Ziemia i groby

Muzeum Martyrologiczne w Żabikowie

Fot. Z. Szmidt - grafika artykułu
Fot. Z. Szmidt

Przy wejściu na stary zakopiański cmentarz na Pęksowym Brzysku znajduje się tablica z sentencją przypisywaną marszałkowi Ferdynandowi Fochowi: "Ojczyzna to ziemia i groby. Narody, tracąc pamięć, tracą życie". Listopad skłania do zadumy i pamięci o tych, którzy odeszli; dlatego na kolejną, jesienną wycieczkę zapraszam do Żabikowa.

Żabikowo to dawna (znana od XIII wieku) wieś, którą w 1954 roku włączono do utworzonego wówczas Lubonia, jednego z najmłodszych miast w Wielkopolsce. Powstało ono w wyniku połączenia podpoznańskiej osady fabrycznej Luboń oraz wsi Lasek i Żabikowo.
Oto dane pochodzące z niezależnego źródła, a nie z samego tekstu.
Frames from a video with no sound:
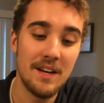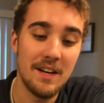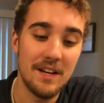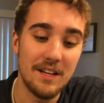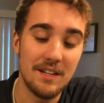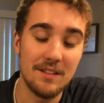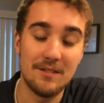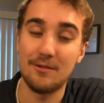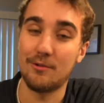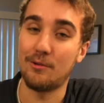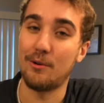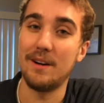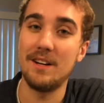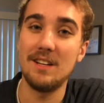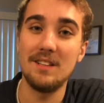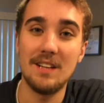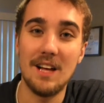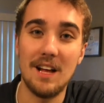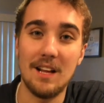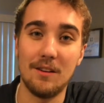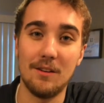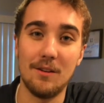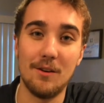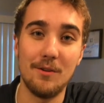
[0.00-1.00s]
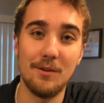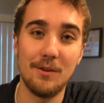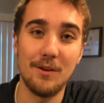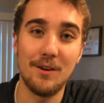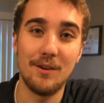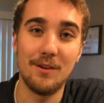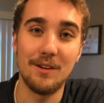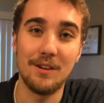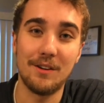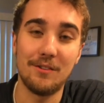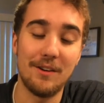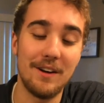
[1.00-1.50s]
is creating that
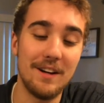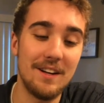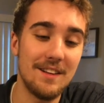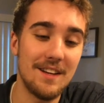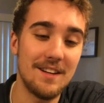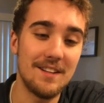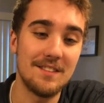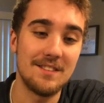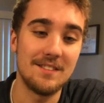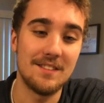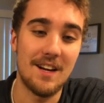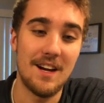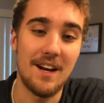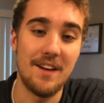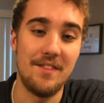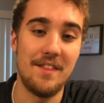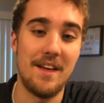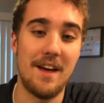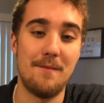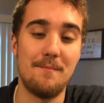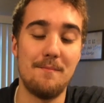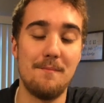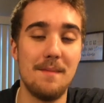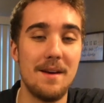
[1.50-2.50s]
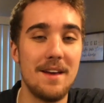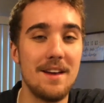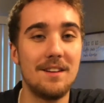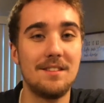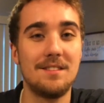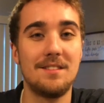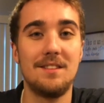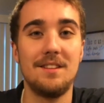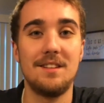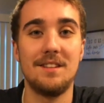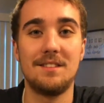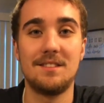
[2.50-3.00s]
logo and creating that design that
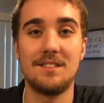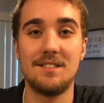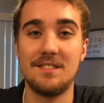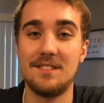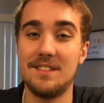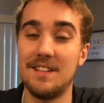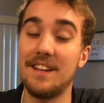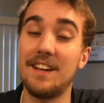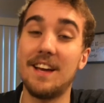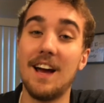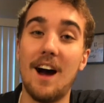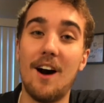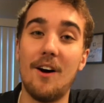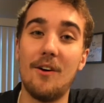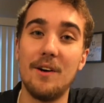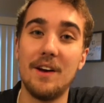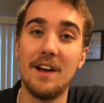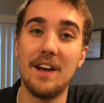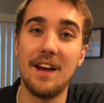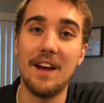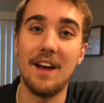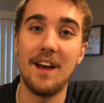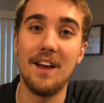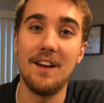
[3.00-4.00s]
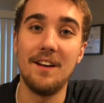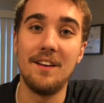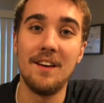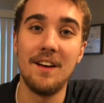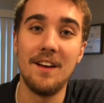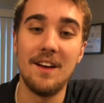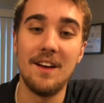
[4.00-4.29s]
makes it stick out and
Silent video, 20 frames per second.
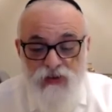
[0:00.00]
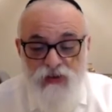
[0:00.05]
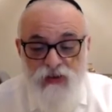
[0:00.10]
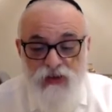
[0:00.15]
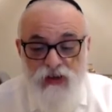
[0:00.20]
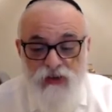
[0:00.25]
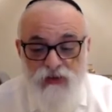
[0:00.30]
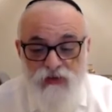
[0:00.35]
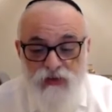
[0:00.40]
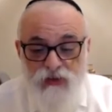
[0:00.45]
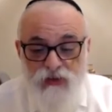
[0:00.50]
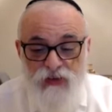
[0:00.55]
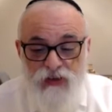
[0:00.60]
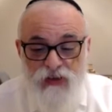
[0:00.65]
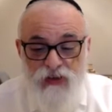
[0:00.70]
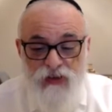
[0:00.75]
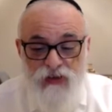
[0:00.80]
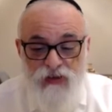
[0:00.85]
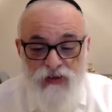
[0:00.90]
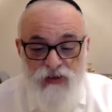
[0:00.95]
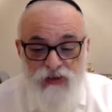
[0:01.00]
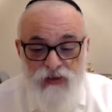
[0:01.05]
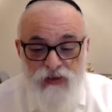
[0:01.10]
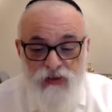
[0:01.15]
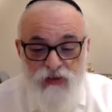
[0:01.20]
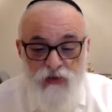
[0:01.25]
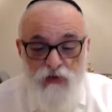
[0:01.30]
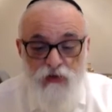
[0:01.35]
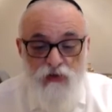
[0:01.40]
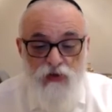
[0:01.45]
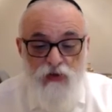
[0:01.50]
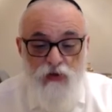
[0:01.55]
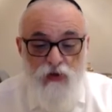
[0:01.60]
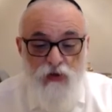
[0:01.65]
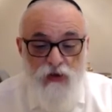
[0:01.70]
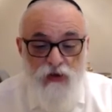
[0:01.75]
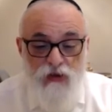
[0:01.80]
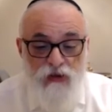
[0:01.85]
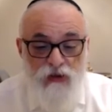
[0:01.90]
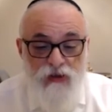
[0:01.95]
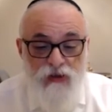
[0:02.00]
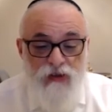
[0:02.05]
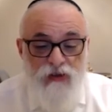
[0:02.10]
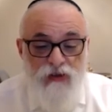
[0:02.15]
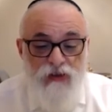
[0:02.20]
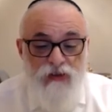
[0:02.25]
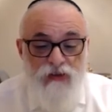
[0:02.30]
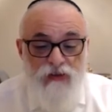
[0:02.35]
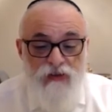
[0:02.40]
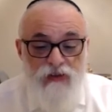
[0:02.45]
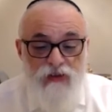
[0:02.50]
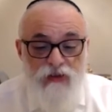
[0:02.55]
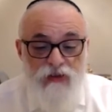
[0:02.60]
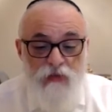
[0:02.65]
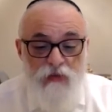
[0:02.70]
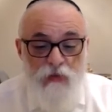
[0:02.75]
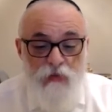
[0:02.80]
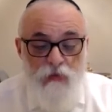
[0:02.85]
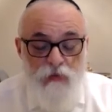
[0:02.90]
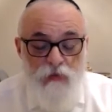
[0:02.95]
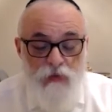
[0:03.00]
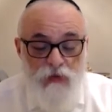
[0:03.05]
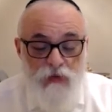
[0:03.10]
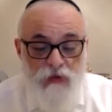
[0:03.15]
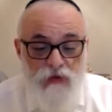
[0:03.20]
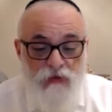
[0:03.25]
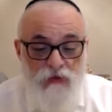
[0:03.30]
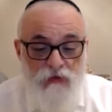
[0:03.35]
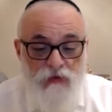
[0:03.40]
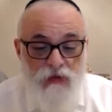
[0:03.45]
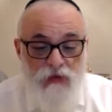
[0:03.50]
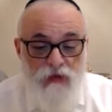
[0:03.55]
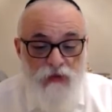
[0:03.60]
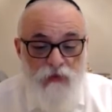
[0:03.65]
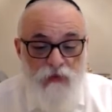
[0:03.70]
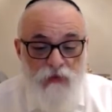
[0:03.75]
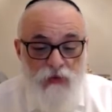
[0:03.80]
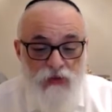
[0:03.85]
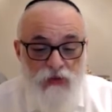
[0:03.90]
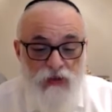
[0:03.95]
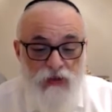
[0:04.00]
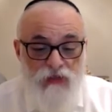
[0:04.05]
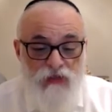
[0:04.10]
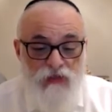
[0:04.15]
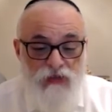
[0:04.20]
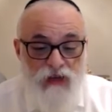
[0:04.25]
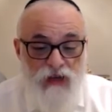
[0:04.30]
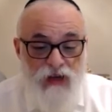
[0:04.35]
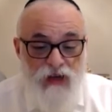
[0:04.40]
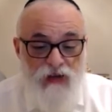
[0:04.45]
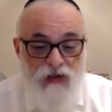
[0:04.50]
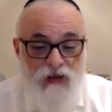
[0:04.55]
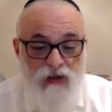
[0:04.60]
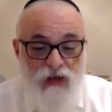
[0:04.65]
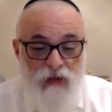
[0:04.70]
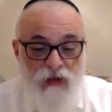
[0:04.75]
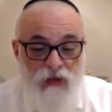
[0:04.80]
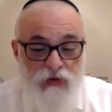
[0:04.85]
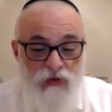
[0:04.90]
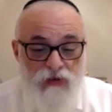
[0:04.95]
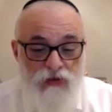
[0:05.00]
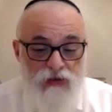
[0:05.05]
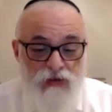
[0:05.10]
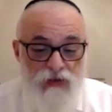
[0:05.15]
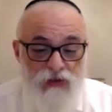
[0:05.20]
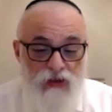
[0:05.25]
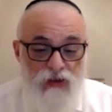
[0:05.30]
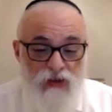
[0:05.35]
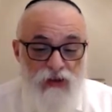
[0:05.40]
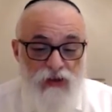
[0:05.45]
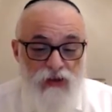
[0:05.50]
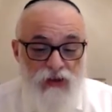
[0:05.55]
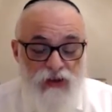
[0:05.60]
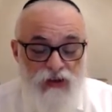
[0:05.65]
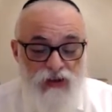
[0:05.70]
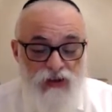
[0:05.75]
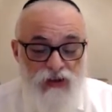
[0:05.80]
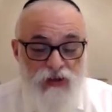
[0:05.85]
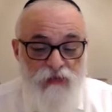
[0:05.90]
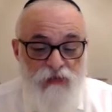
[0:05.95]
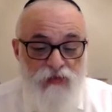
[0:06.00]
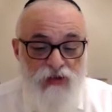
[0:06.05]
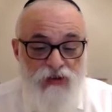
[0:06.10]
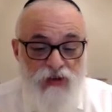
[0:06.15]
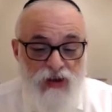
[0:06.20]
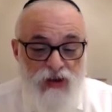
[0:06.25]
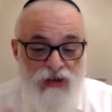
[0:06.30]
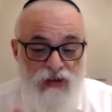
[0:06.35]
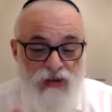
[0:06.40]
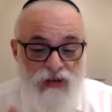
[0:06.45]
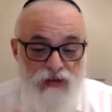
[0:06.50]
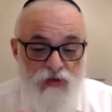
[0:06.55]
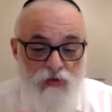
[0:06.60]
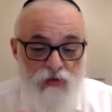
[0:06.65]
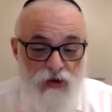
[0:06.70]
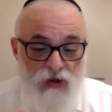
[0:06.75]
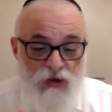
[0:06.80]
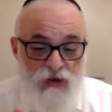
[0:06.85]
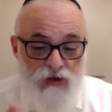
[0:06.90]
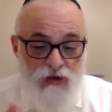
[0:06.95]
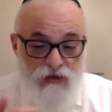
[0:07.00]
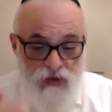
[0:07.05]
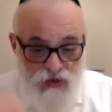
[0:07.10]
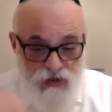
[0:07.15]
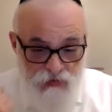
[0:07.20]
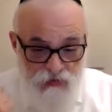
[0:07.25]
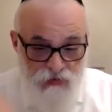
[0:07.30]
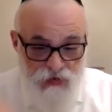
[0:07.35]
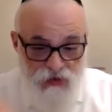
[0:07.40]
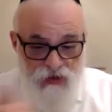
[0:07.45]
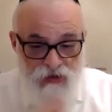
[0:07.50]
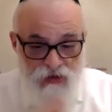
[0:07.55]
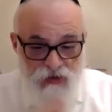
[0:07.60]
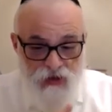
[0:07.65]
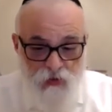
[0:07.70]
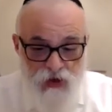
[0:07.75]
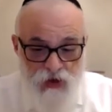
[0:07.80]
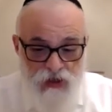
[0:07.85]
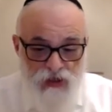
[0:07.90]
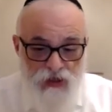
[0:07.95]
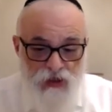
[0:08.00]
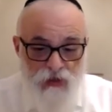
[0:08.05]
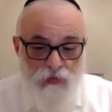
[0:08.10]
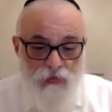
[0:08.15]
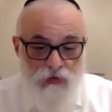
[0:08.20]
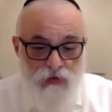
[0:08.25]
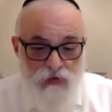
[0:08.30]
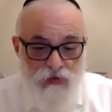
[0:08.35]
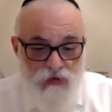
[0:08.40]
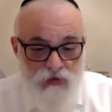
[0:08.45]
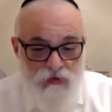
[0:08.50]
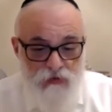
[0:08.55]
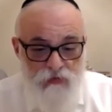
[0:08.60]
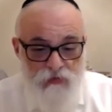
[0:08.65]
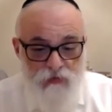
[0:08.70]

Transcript: kavana is whose way? The simple reading the pasuk is v'darkei yechpatz. Hashem desires his ways. Hashem is desiring the ways of the person.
Celem naszej wycieczki jest Muzeum Martyrologiczne w Żabikowie.

Reichsautobahnlager

Po agresji hitlerowskich Niemiec na Polskę i ustanowieniu z części państwa polskiego tzw. Kraju Warty już w listopadzie 1939 roku rozpoczęto prace nad włączeniem Wielkopolski do niemieckiego systemu autostrad. Planowana autostrada miała połączyć Frankfurt nad Odrą z Łodzią; docelowo miało to być połączenie Berlina z Warszawą. Przy budowie postanowiono wykorzystać więźniów pochodzących z getta w Łodzi i innych gett Kraju Warty. Dla potrzeb budowy założono obozy, tzw. Reichsautobahnlager (obozy autostrady Rzeszy), do których wywieziono co najmniej 10 tys. osób. Jeden z takich obozów mieścił się w Żabikowie - osadzono w nim około 300 więźniów, którzy pracowali między innymi przy budowie nasypu i torów kolejki wąskotorowej dla obsługi budowy. W połowie 1942 roku, gdy sytuacja na froncie wschodnim spowodowała zahamowanie prac przy autostradzie, więźniów wywożono do innych obozów pracy przymusowej i obozów zagłady. Zlikwidowano także żydowski obóz w Żabikowie.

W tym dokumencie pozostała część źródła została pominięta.